Right-wing radicals who want to resettle Gaza are a threat to Israel
Leading members of the Israeli government were prime movers at the “Conference for the Victory of Israel — Settlement Brings Security,” which called for the reestablishment of Israeli settlements in Gaza and the transfer of the Palestinian population out of Gaza.
The conference, held in Jerusalem, was attended by 11 ministers in the Netanyahu cabinet and 15 members of the Knesset. This includes Itamar Ben-Gvir, the far-right Minister of Public Security, who calls for Israeli control over all the West Bank and Gaza Strip, and Bezalel Smotrich, the far-right Finance Minister who, acting in direct opposition to the Army and Shin Bet security services, continues to dither in remitting to the Palestinian Authority the taxes that Israel collects on its behalf.
In view of the current Israel-Hamas War, this cannot be viewed as a purely internal Israeli political matter. The confab was met with vociferous condemnation by much of the Israeli polity — including the National Unity Party and war cabinet members Benny Gantz and Gabi Eisenkot, both former IDF Chiefs of Staff — and by the United States and other Western countries. But the conference’s significance cannot be understated.
Netanyahu has been silent. He could have imposed party discipline on members of Likud, but once again proved he is incapable of leading, let alone governing.
That these extremists felt comfortable enough to hold a conference calling for population transfer and renewed Israeli settlement in Gaza in the midst of a difficult war, in the aftermath of an International Court of Justice hearing — which focused on many of the statements of extremists like Ben Gvir and Smotrich — and with the purported opposition of Benjamin Netanyahu, is troubling to say the least.
The organizers of the conference — mostly familiar faces from the radical West Bank settlement movement — have a track record of moving from the fringe to the mainstream and have created, in essence, their own de facto lawless rule in the West Bank.
Recall that two companies of Israeli troops were removed from the Gaza border to the West Bank just days before the Oct. 7 massacre due to an escalation of settler violence and Palestinian response — an act which helped ensure that Hamas encountered minimum resistance entering Israel on Bloody Saturday. Even in the past two weeks, the elite Duvdevan unit was transferred from Gaza to the West Bank in a blow to Israeli fighting capacity in Gaza.

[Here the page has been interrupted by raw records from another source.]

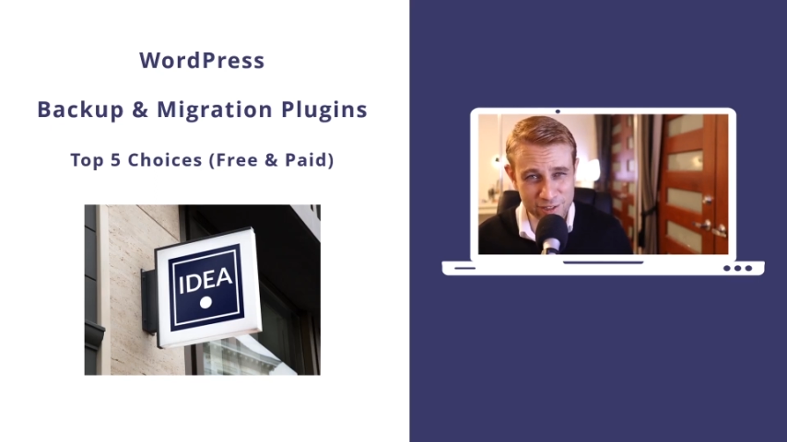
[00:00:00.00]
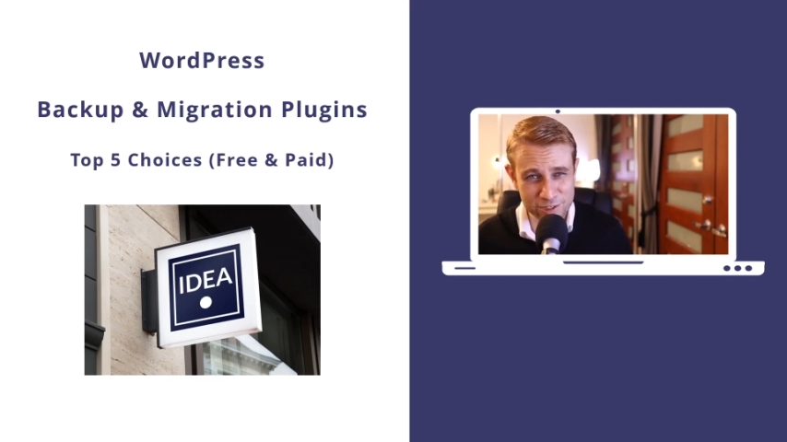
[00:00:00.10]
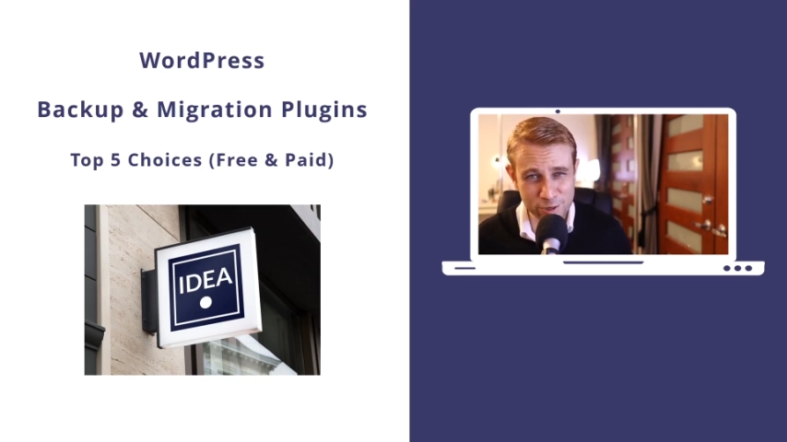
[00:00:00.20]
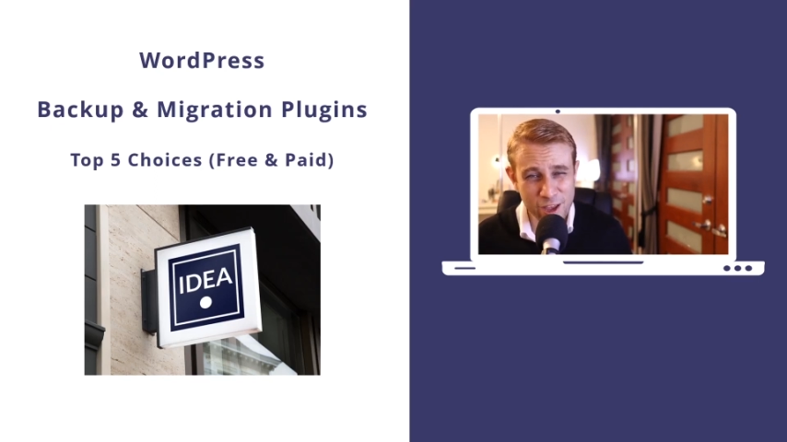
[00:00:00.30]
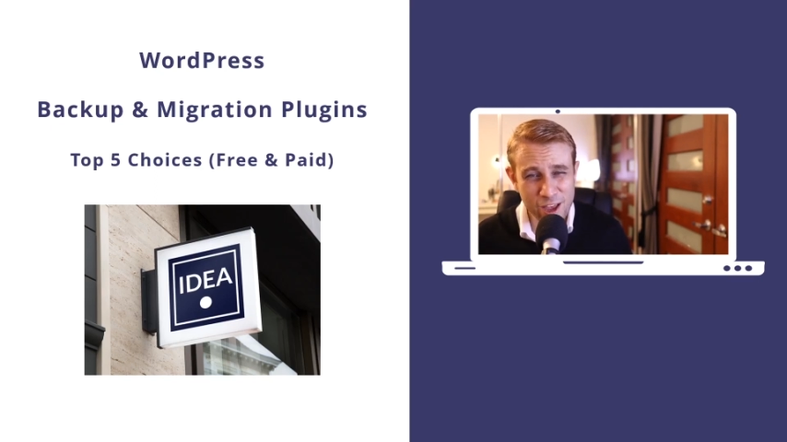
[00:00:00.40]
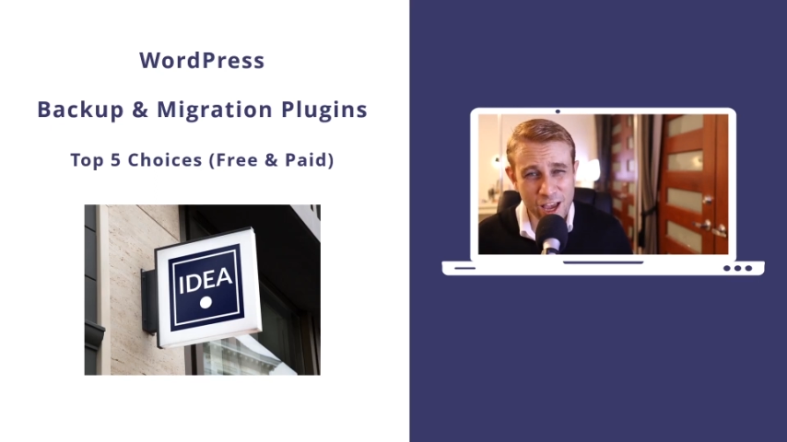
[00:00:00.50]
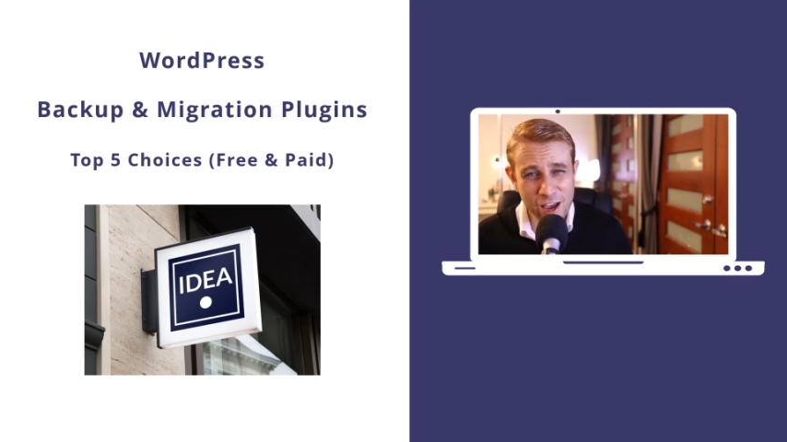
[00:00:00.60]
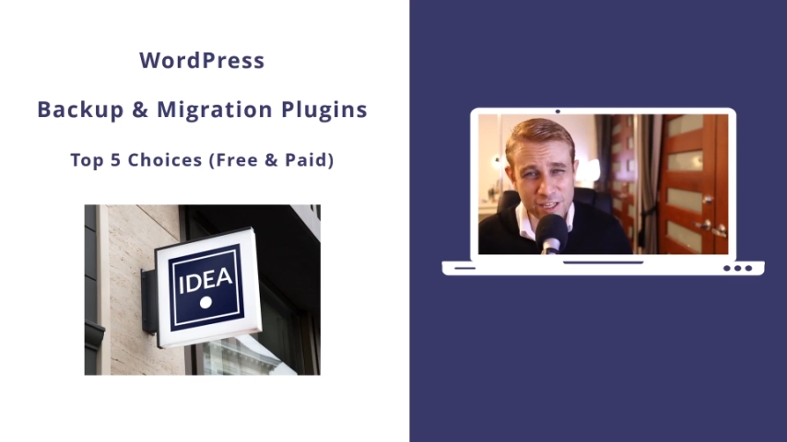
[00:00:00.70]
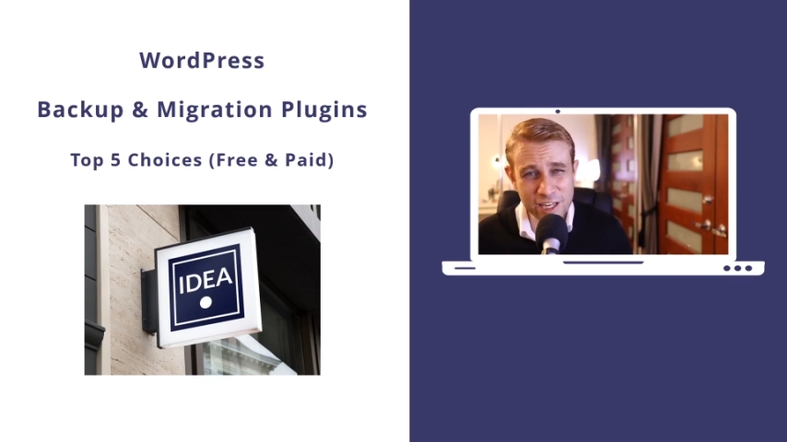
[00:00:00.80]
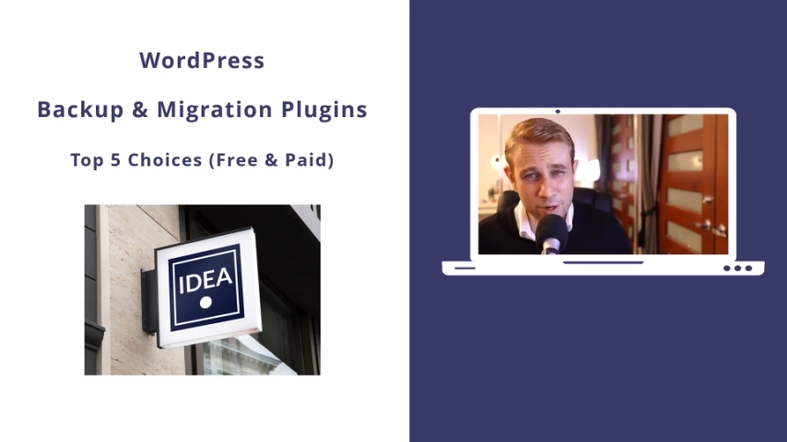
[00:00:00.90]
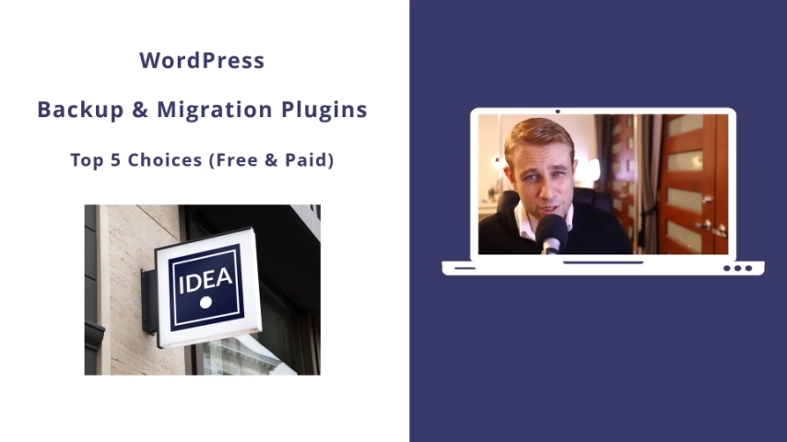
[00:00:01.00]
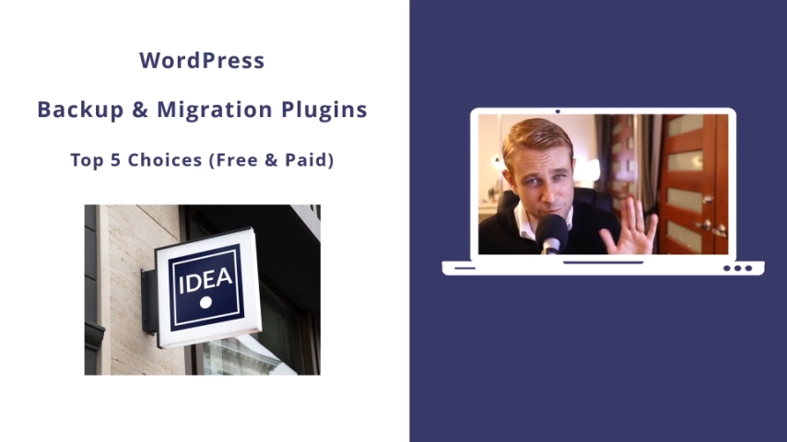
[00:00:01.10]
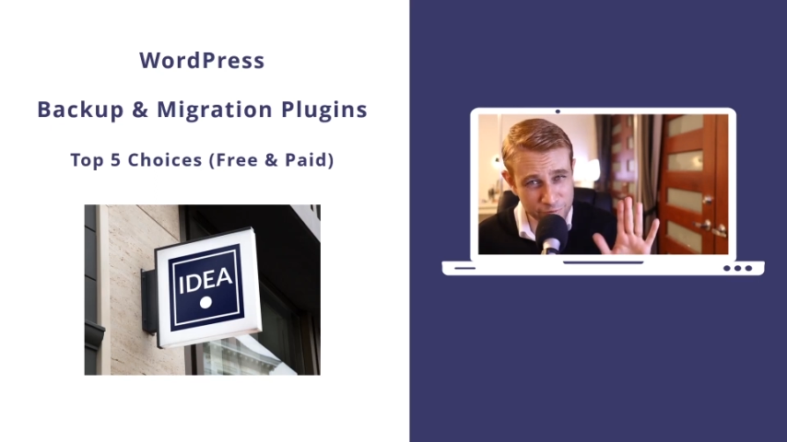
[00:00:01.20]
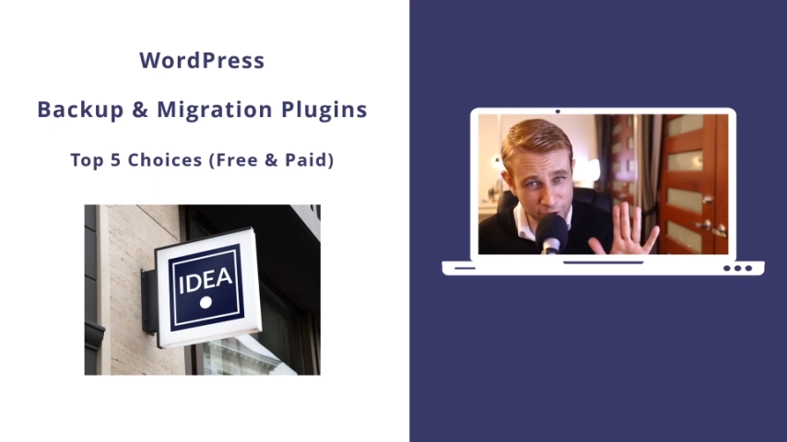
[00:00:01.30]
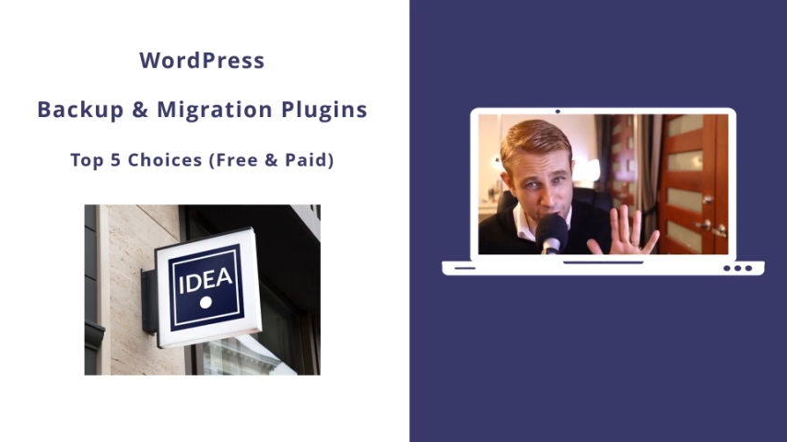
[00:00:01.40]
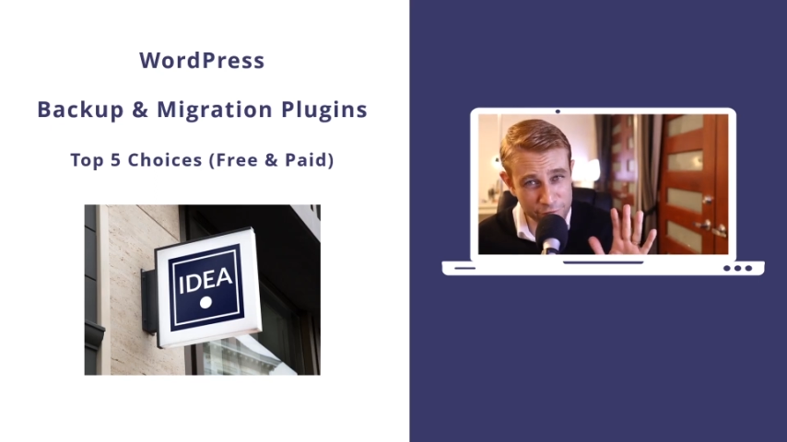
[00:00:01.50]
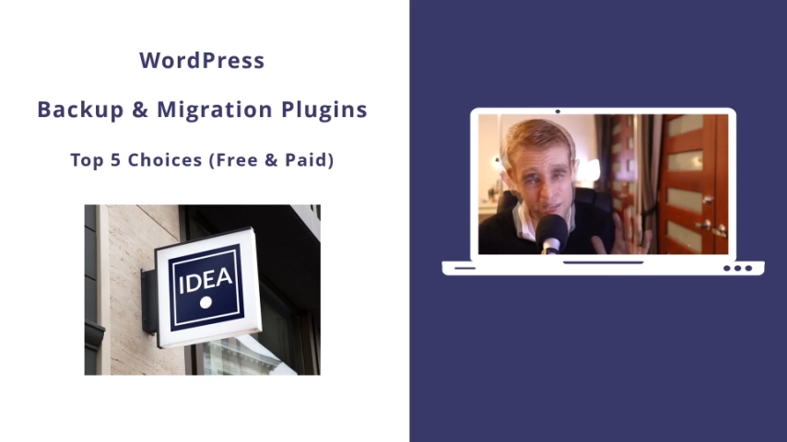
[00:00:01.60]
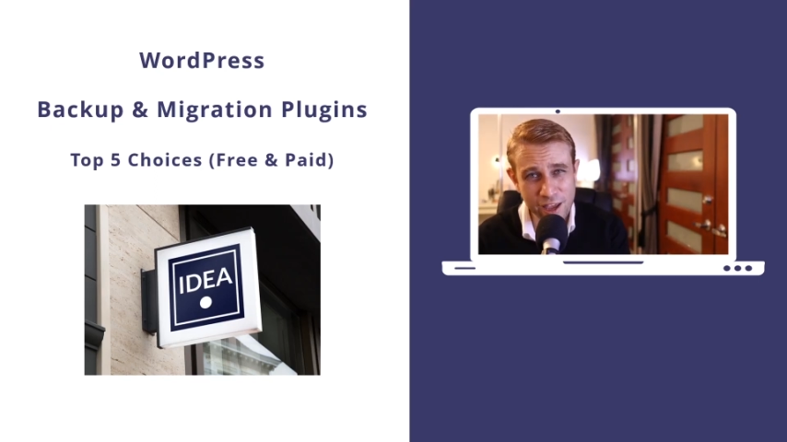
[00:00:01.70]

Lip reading: So I've taken my top 5,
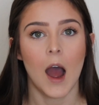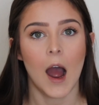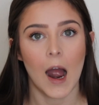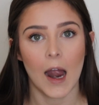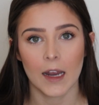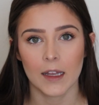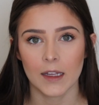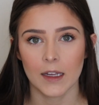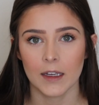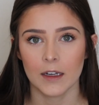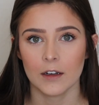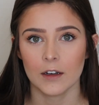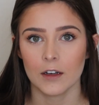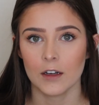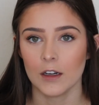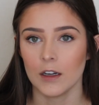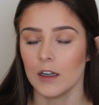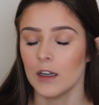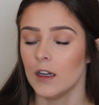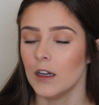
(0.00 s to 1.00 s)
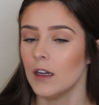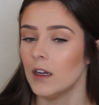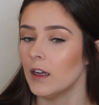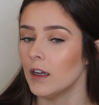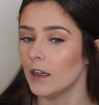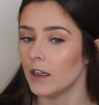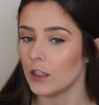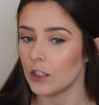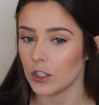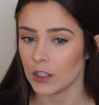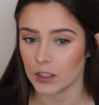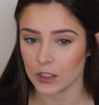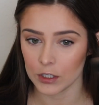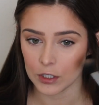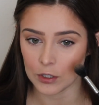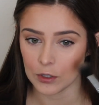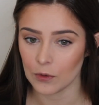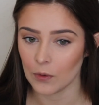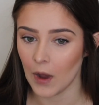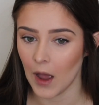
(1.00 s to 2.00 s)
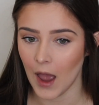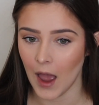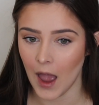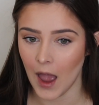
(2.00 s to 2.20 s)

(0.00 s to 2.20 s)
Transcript: highlighter, and just to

Why is this so important? Because now is the time to stand up and be heard — not in the aftermath of another calamity — such as Netanyahu’s attempted judicial coup or, of course, the Oct. 7 massacre, which led to the current war.
The attempted judicial coup by Netanyahu led to 10 months of massive weekly protests by hundreds of thousands of Israelis — including key elements of IDF reservists, especially air force pilots not doing reserve duty — who were vilified by the Netanyahu clique. Though the judicial coup had been signaled, there was no popular opposition until it was already put into play.
I have written before that Hamas (and Iran) conflated protests against the Netanyahu government with an unwillingness to defend the country against an external enemy. The dichotomy between government and country was lost on Hamas and Iran.
Indeed, the anti-judicial coup protest networks provided much of the necessary civil society activity during the first months of the war — including resettlement of victims of the terror attack and providing equipment to reservists — because the Netanyahu government was not functioning.
For years, the creeping right-wing radicalization of Israeli politics was ignored by many observers. Now the stakes are too high. Itamar Ben Gvir, a man once rejected from serving in the Israeli army because of his extremist views, is the minister of Public Security. Bezalel Smotrich, once arrested for plotting to blow up a major Israeli roadway, is the finance minister. Alice is in Wonderland.
Radicalization did not happen overnight. It was out in full view — but was not directly shut down or confronted by Israel’s supporters. The dual concepts of transferring 2 million Palestinians from Gaza and reestablishing Israeli settlements in Gaza are repugnant and need to be rejected immediately, both in Israel and abroad.
Jonathan D. Strum is an international lawyer and businessman based in Washington D.C. and the Middle East. From 1991 to 2005, he was an adjunct professor of International Law at Georgetown University Law Center.